Ferrofrente se reúne com a Secretaria Nacional de Transporte Ferroviário para discutir a EF-118 e a democratização do setor

A Frente Nacional pela Volta das Ferrovias (Ferrofrente) participou, nesta sexta-feira (13), de audiência com a Secretaria Nacional de Transporte Ferroviário do Ministério dos Transportes para discutir a implantação da EF-118 (Ferrovia Rio–Vitória) e medidas estruturais voltadas à reorganização do sistema ferroviário brasileiro.

A reunião ocorreu por videoconferência e contou, pela Secretaria, com a presença do secretário nacional Leonardo Cezar Ribeiro, da diretora de Obras e Projetos, Maryane Figueiredo, e do assessor Marcus Vinicius de Abreu Souza Vasconcellos.
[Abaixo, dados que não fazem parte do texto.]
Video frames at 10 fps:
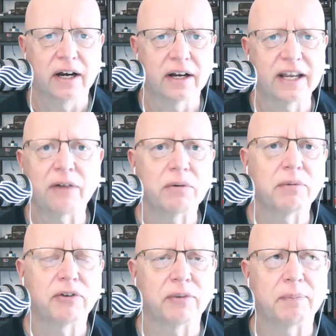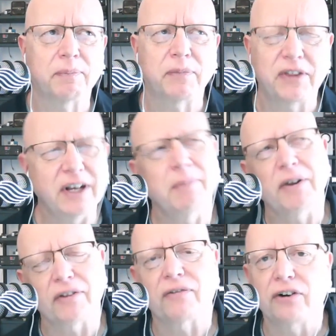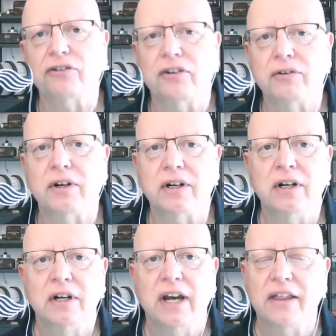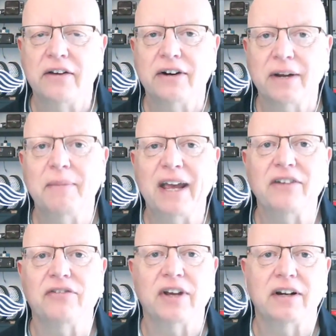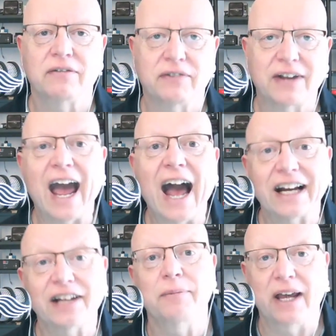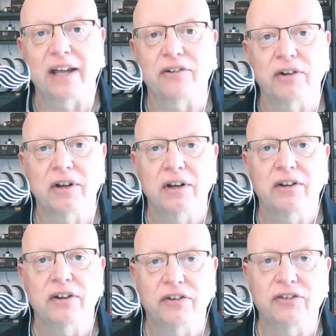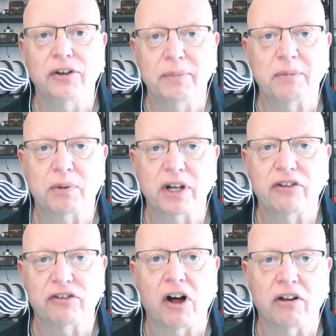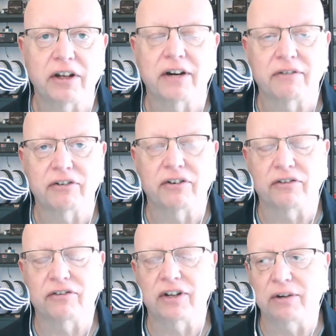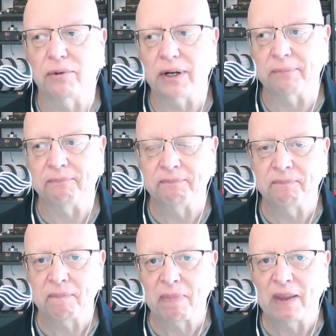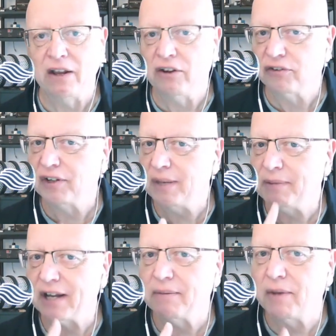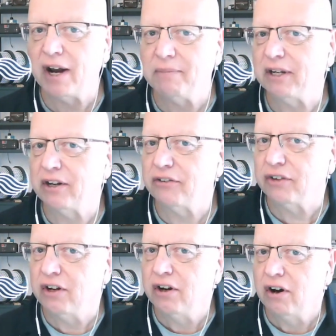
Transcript: uh, Kenwood was a think about the first to do it, and their command set of cat commands has still been pretty solid ever since day one. So keep that in mind because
Pela Ferrofrente, participaram o presidente José Manoel Ferreira Gonçalves, além de conselheiros técnicos, representantes institucionais e equipe de comunicação.

Durante o encontro, a Ferrofrente apresentou formalmente ao secretário o documento “Da necessidade de reversão à horizontalização democrática”, no qual defende a recuperação do papel estratégico das ferrovias para o desenvolvimento nacional, a ampliação do acesso à infraestrutura ferroviária e a adoção de medidas regulatórias capazes de reduzir a concentração econômica no setor.

Entre os pontos destacados estão a urgência de regras efetivas de direito de passagem, a obrigatoriedade de gestão neutra da infraestrutura em novos trechos ferroviários e a abertura da capacidade ociosa nas concessões existentes como contrapartida para renovações contratuais.

Para o presidente da Ferrofrente, Eng. José Manoel Ferreira Gonçalves, o diálogo institucional representa um passo relevante na reconstrução da política ferroviária brasileira:

“Este encontro reafirma a importância do diálogo técnico e democrático para que o Brasil volte a tratar suas ferrovias como instrumento de soberania e desenvolvimento. Apresentamos ao secretário a necessidade de avançar na horizontalização do setor e solicitamos a construção de uma agenda permanente de reuniões técnicas que permita transformar esse debate em decisões regulatórias concretas.”

A entidade também solicitou à Secretaria a criação, no prazo de até 90 dias, de um calendário de reuniões com organizações da sociedade civil, indústria ferroviária, especialistas acadêmicos e potenciais operadores independentes, com o objetivo de contribuir para a formulação de normas que ampliem a concorrência e preparem o caminho para a futura reversão das concessões.

A Ferrofrente avalia que a EF-118 possui papel estratégico na integração logística do Sudeste e pode se tornar referência de um novo modelo ferroviário baseado em acesso aberto, eficiência econômica e interesse público.